Ex-ministro da Secretaria de Governo, o general Carlos Alberto dos Santos Cruz, por exemplo, deixou de lado a timidez e concedeu entrevista, nesta segunda-feira, à agência britânica de notícias British Broadcasting Company (BBC), uma das mais influentes do mundo
Se na caserna as críticas ao governo do presidente Jair Bolsonaro (sem partido) são abafadas pela ordem unida dos comandantes militares, que apoiaram o golpe de Estado em 2016 e a queda da presidenta deposta Dilma Rousseff (PT); fora dos quartéis fica mais difícil para o regime calar os seus opositores, mesmo aqueles que já deixaram a farda e se encontram na reserva tática das Forças Armadas.
Ex-ministro da Secretaria de Governo, o general Carlos Alberto dos Santos Cruz, por exemplo, deixou de lado a timidez e concedeu entrevista, nesta segunda-feira, à agência britânica de notícias British Broadcasting Company (BBC), uma das mais influentes do mundo. Na conversa com jornalistas britânicos, Santos Cruz não poupou o ex-chefe.
Corrupção
Aos jornalistas da BBC, o militar da reserva afirmou que Bolsonaro já não combate mais a corrupção, como havia prometido aos seus eleitores.
— Eu não entraria em um partido hoje do presidente Bolsonaro de jeito nenhum. Ele tem valores que não coincidem com os meus; ele tem atitudes que eu acho que não têm cabimento — destacou o militar.
Segundo Santos Cruz, “(o combate à) corrupção, da maneira que estava estruturada no momento da eleição, você tinha operação Lava Jato, na realidade a Polícia Federal, Ministério Público trabalhando nisso, você tinha o Conselho de Controle de Atividades Financeiras (Coaf). São os instrumentos (com) que você combate corrupção, controlando lavagem de dinheiro. Esses mecanismos sofreram um pouco de desgaste — continuou.
Moro
Segundo o ex-ministro, “o Coaf, quando foi para o Banco Central (por escolha do governo Bolsonaro), muitos percebem que ele trocou de nome e reduziu atividade”.

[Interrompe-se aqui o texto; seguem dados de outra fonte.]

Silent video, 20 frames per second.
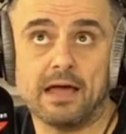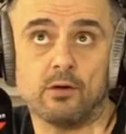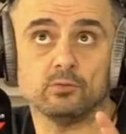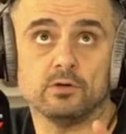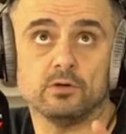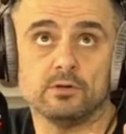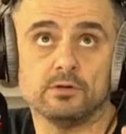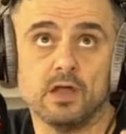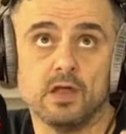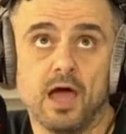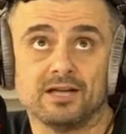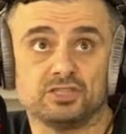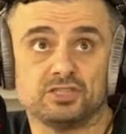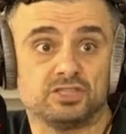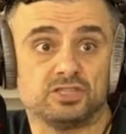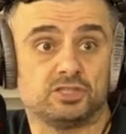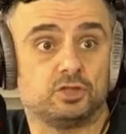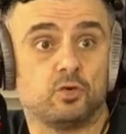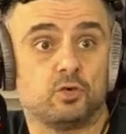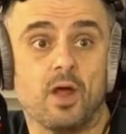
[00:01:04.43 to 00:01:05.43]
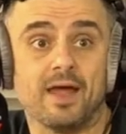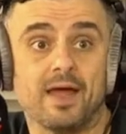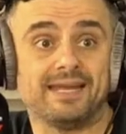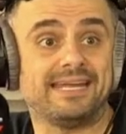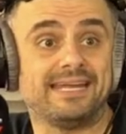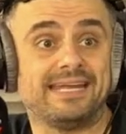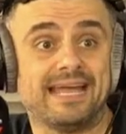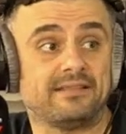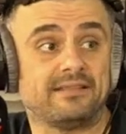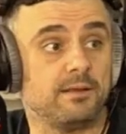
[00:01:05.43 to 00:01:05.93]
now not just
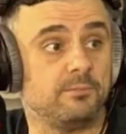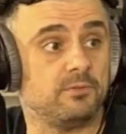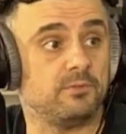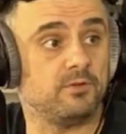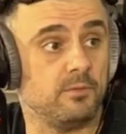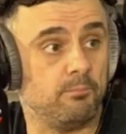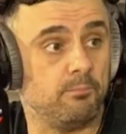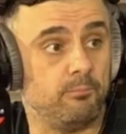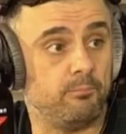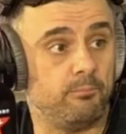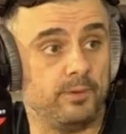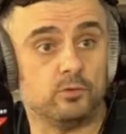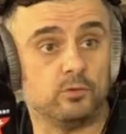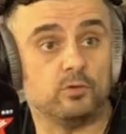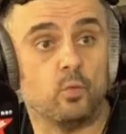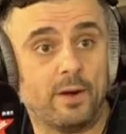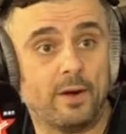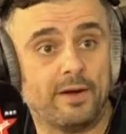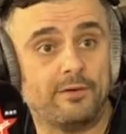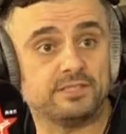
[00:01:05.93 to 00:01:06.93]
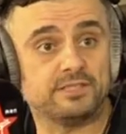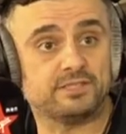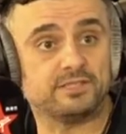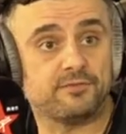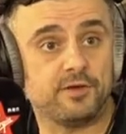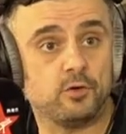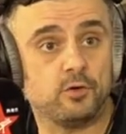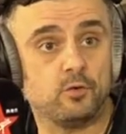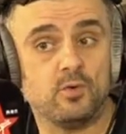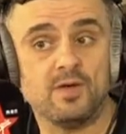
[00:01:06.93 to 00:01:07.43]
trying to get them to build
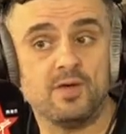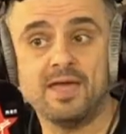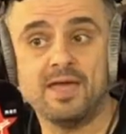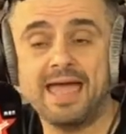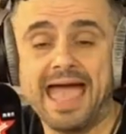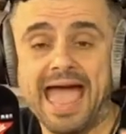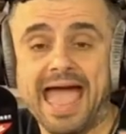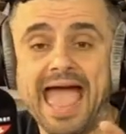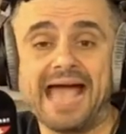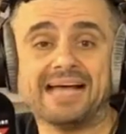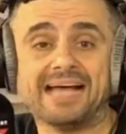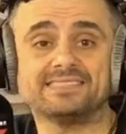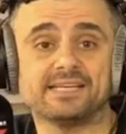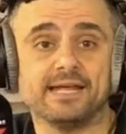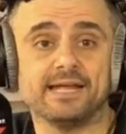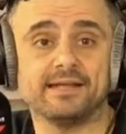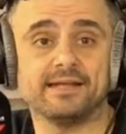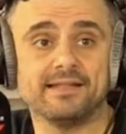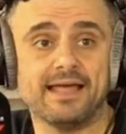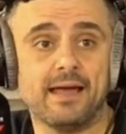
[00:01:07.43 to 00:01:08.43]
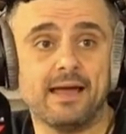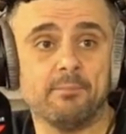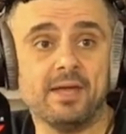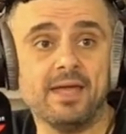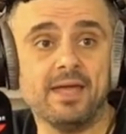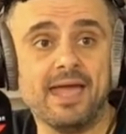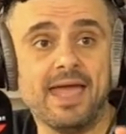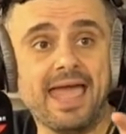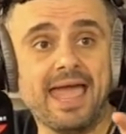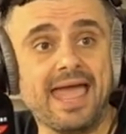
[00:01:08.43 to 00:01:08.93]
awareness for you, asking
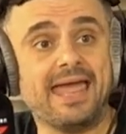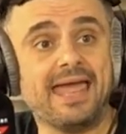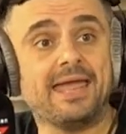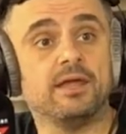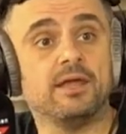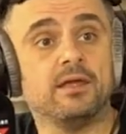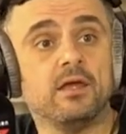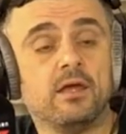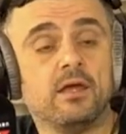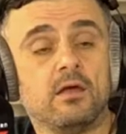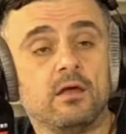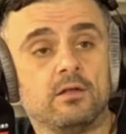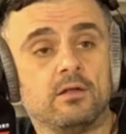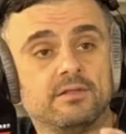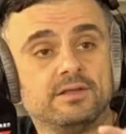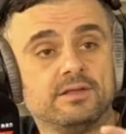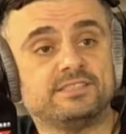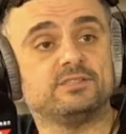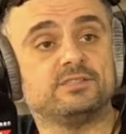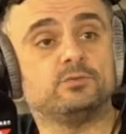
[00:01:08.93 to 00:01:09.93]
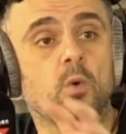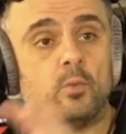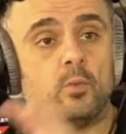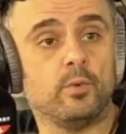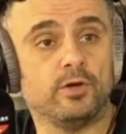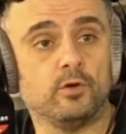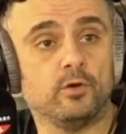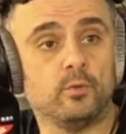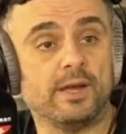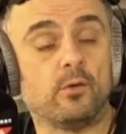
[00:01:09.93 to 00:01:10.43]
them, hey, this is
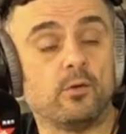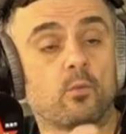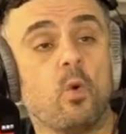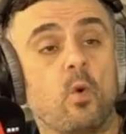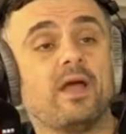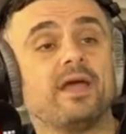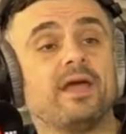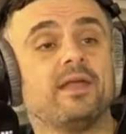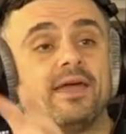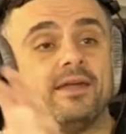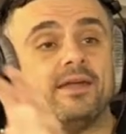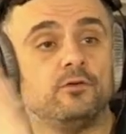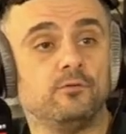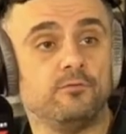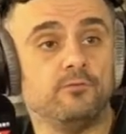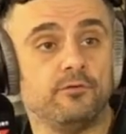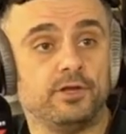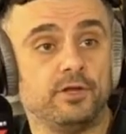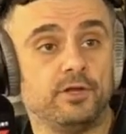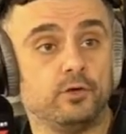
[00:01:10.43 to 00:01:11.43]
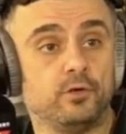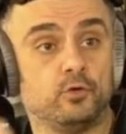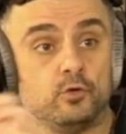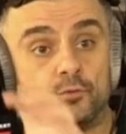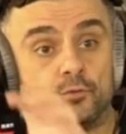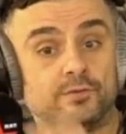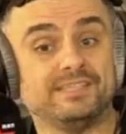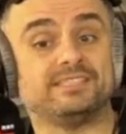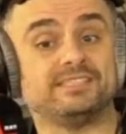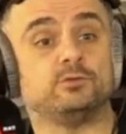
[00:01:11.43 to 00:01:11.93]
what we're doing. What can I do for
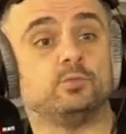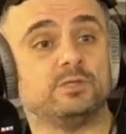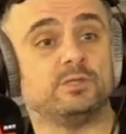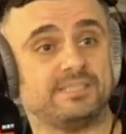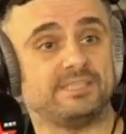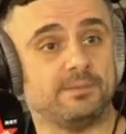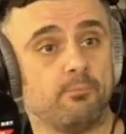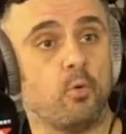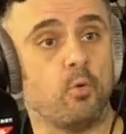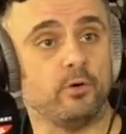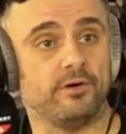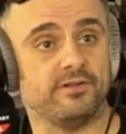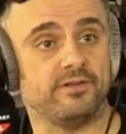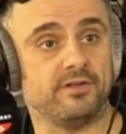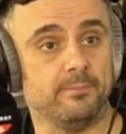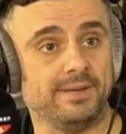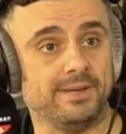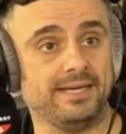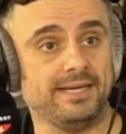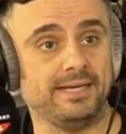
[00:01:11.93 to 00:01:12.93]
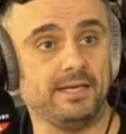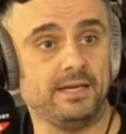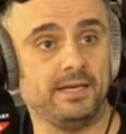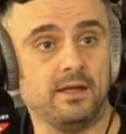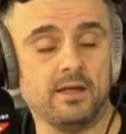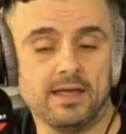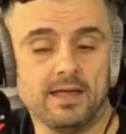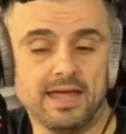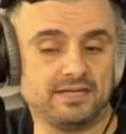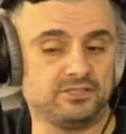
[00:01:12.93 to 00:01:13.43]
you? This is what's important to me.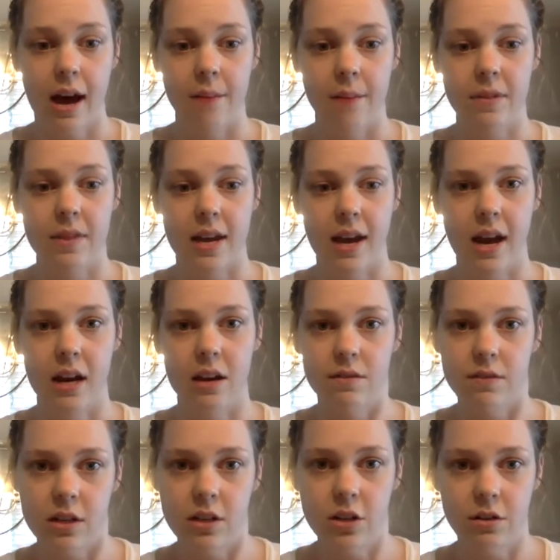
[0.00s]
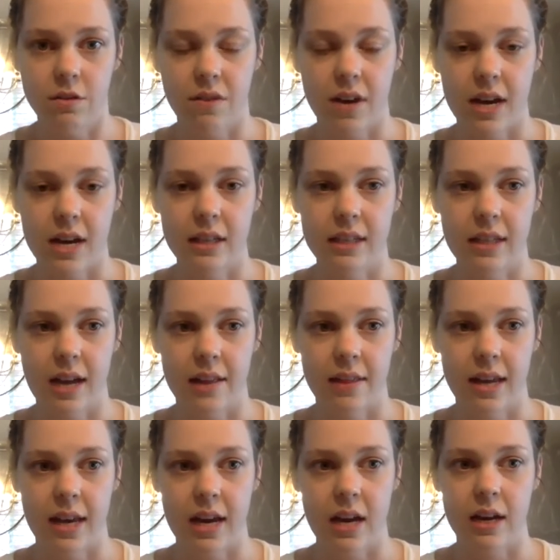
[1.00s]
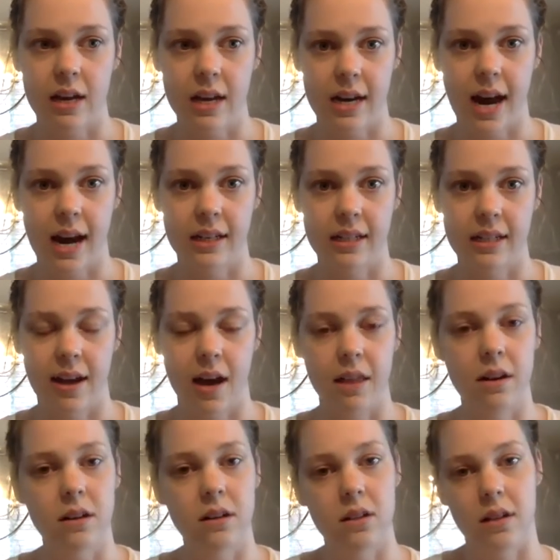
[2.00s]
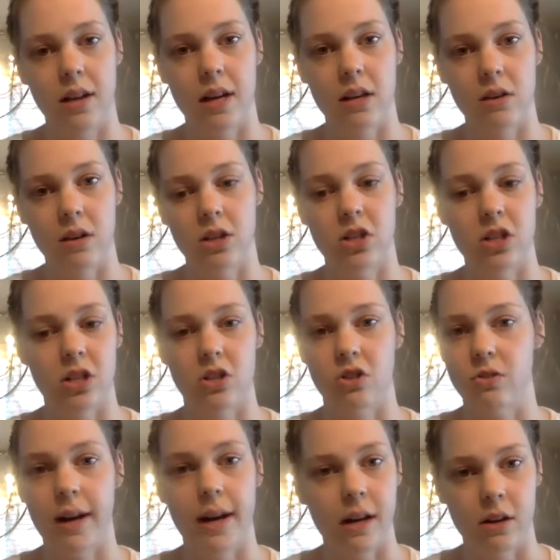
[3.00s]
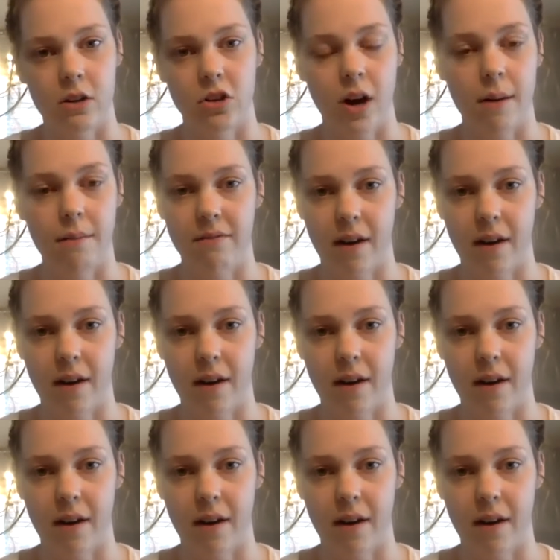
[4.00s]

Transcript: they kind of interface and they connect together so that you can just drag and drop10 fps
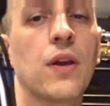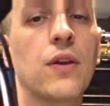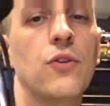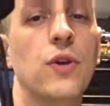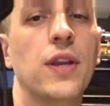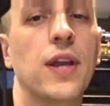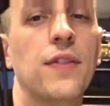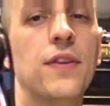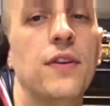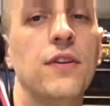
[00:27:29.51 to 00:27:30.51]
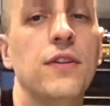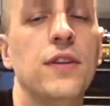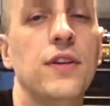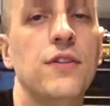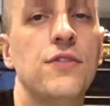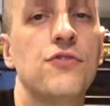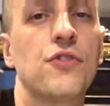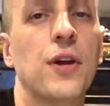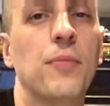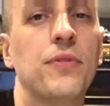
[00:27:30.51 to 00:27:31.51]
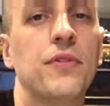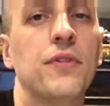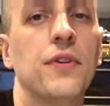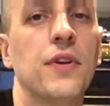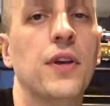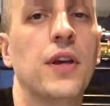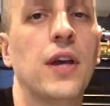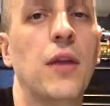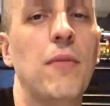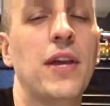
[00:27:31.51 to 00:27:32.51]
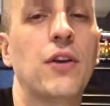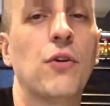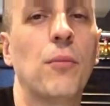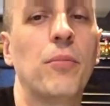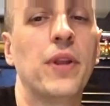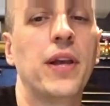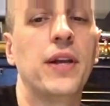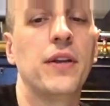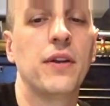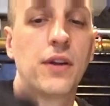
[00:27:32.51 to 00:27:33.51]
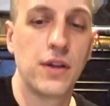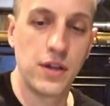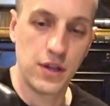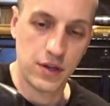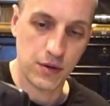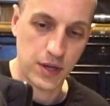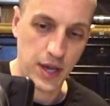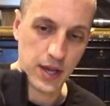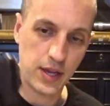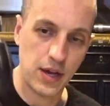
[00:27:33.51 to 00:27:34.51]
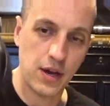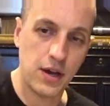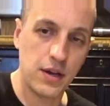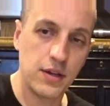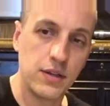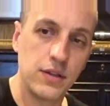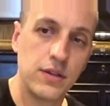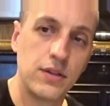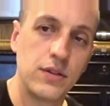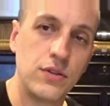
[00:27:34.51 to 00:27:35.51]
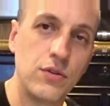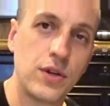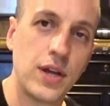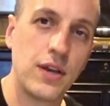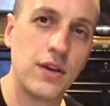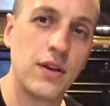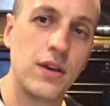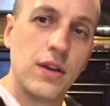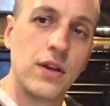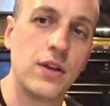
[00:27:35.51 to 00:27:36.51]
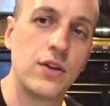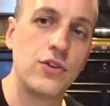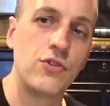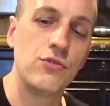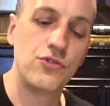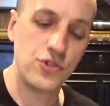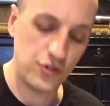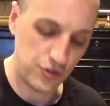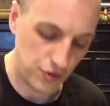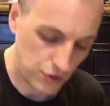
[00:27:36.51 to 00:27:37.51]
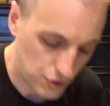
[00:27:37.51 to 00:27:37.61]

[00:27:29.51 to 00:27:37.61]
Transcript: you can get the, these strips and make your own blade, okay? Uh, you can use just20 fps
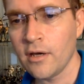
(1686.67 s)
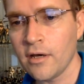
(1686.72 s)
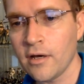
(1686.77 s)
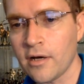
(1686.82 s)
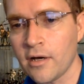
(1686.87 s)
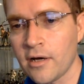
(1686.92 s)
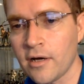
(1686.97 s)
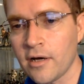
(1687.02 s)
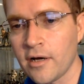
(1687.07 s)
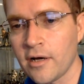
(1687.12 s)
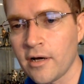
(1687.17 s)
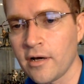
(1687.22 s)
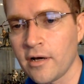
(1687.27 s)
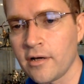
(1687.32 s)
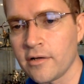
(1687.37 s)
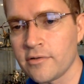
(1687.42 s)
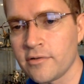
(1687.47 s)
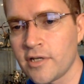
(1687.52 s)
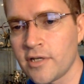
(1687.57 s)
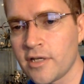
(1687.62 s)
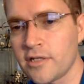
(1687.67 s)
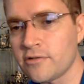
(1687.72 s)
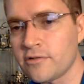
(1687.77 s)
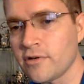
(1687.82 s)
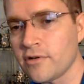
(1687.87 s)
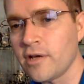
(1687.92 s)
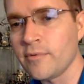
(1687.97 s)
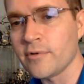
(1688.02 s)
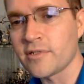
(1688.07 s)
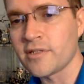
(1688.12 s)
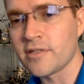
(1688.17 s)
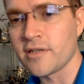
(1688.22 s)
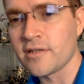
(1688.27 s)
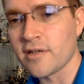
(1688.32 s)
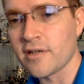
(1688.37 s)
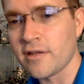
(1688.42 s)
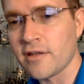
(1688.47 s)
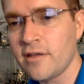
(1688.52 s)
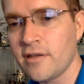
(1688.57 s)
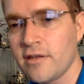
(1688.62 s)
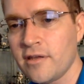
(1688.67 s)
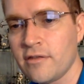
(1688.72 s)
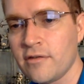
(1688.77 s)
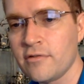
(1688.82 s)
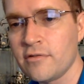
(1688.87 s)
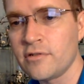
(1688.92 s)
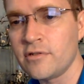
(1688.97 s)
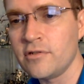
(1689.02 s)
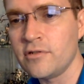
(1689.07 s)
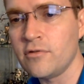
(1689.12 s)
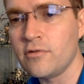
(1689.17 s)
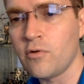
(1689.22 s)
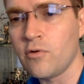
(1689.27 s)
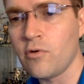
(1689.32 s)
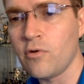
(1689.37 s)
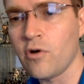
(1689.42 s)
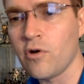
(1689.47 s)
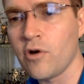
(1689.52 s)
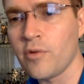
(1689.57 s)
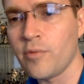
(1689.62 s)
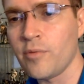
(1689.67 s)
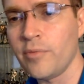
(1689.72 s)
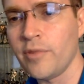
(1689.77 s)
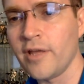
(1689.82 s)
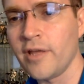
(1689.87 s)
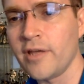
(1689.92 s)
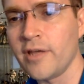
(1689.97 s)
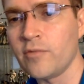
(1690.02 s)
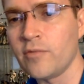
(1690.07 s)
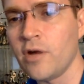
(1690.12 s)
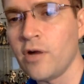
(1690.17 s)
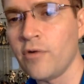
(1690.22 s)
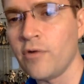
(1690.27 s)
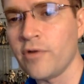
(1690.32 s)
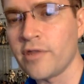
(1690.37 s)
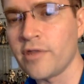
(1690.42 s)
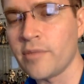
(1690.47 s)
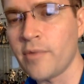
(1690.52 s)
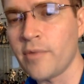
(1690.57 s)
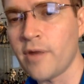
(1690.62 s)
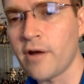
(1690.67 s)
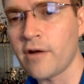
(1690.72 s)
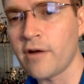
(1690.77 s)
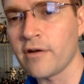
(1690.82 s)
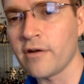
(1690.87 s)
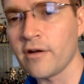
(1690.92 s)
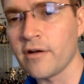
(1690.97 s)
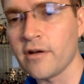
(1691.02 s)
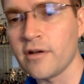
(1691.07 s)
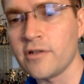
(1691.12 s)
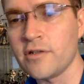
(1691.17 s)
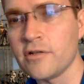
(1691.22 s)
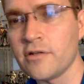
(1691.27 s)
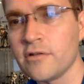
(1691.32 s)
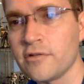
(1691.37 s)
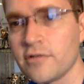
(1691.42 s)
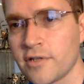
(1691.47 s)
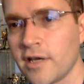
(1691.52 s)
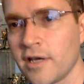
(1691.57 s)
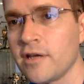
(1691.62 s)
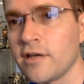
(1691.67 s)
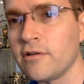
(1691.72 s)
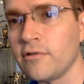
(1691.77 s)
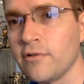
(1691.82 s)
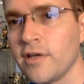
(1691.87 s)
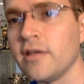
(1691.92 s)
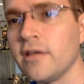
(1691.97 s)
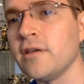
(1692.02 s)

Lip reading: Jace Traber says, I think those new core blend well with the modern era Joes. I agree.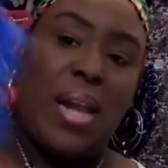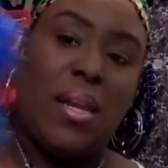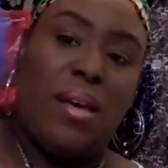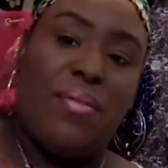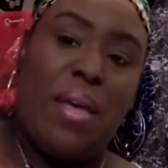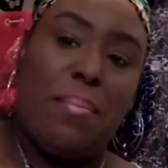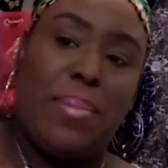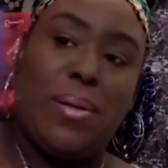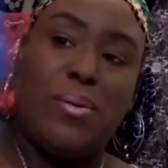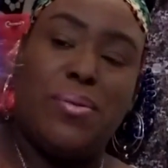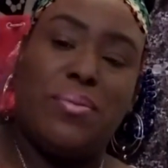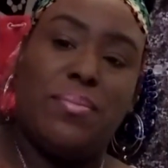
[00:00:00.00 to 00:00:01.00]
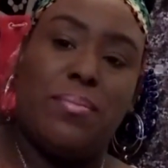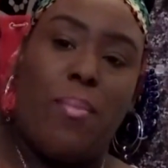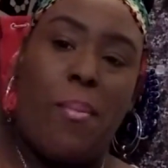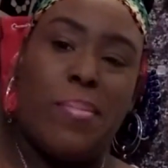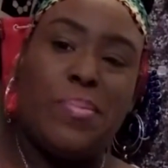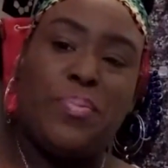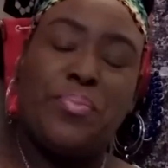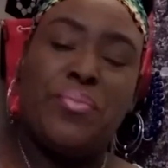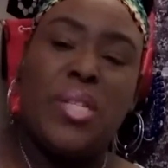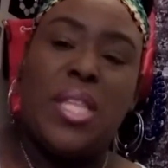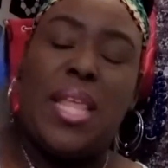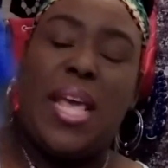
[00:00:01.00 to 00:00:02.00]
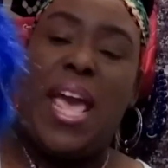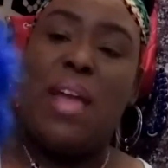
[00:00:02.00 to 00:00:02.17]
I love that blue. They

— A própria operação Lava Jato passou, passa por diversos desgastes também. A própria Polícia Federal, teve um período ali de muita pressão sobre o diretor para ser trocado ou não (em setembro, o presidente disse que a PF precisava de uma “arejada” e que Moro podia trocar o diretor Maurício Valeixo, o que não se concretizou). Essas coisas atrapalham — criticou.
Alinhamento
A BBC perguntou ao general se, em mensagem de Natal transmitida em cadeia nacional de televisão, o presidente Bolsonaro afirmou que, no seu governo, não há mais ideologia na política externa.
Retrocesso
Santos Cruz discordou. De acordo com o ex-ministro, a atuação do governo, no campo internacional, “é completamente ideológica”.
— Desde o discurso de posse do ministro das Relações Exteriores (Ernesto Araújo), quase transformando a Bíblia num plano de governo, e outras como a parte de mudar nossa embaixada de Tel Aviv para Jerusalém, a maneira como se aproximou dos Estados Unidos. (Quero dizer,) Não se aproximou, porque nós somos próximos dos Estados Unidos, mas a maneira como mostrou essa prioridade sem nenhum cuidado — pontuou.
Para Santos Cruz, houve “um alinhamento automático. Isso é absolutamente ideológico”.
— Depois, houve um retrocesso (no viés ideológico) do próprio discurso de campanha quando (Bolsonaro) dizia que a China ia comprar o Brasil, que isso não ia ser permitido, etc, (e em outubro) acabou viajando para a China. Então você pode considerar até que deu para trás ideologicamente por uma questão de necessidade. O restante foi absolutamente ideológico — recordou.
Família
O oficial do Exército, com grande prestígio nas Forças Armadas, acredita que estes fatores determinados pela subserviência do presidente aos interesses norte-americanos afetam a imagem do Brasil e a forma como os outros países se relacionam conosco.
— Você vê que o presidente Bolsonaro não pôde ir à Nova York receber um prêmio (da Câmara de Comércio Brasil-Estados Unidos em maio). Nova York é um lugar internacional que todo mundo vai. O presidente do Brasil não pôde ir por que? Por causa de condutas ideológicas que prejudicaram a imagem dele — disse.
Santos Cruz também destaca a interferência de familiares na condução do governo.
— A influência familiar, por exemplo, eu acho que não é boa, a sociedade brasileira não aceita. Ela votou no presidente Bolsonaro, ela não votou na família Bolsonaro. Na sociedade brasileira, a gente não gosta nem que parente se meta na vida particular da gente, muito menos num ambiente nacional. O presidente tem uma responsabilidade muito grande e todas essas interferências acabam trazendo desgaste para ele mesmo, eu acredito — concluiu.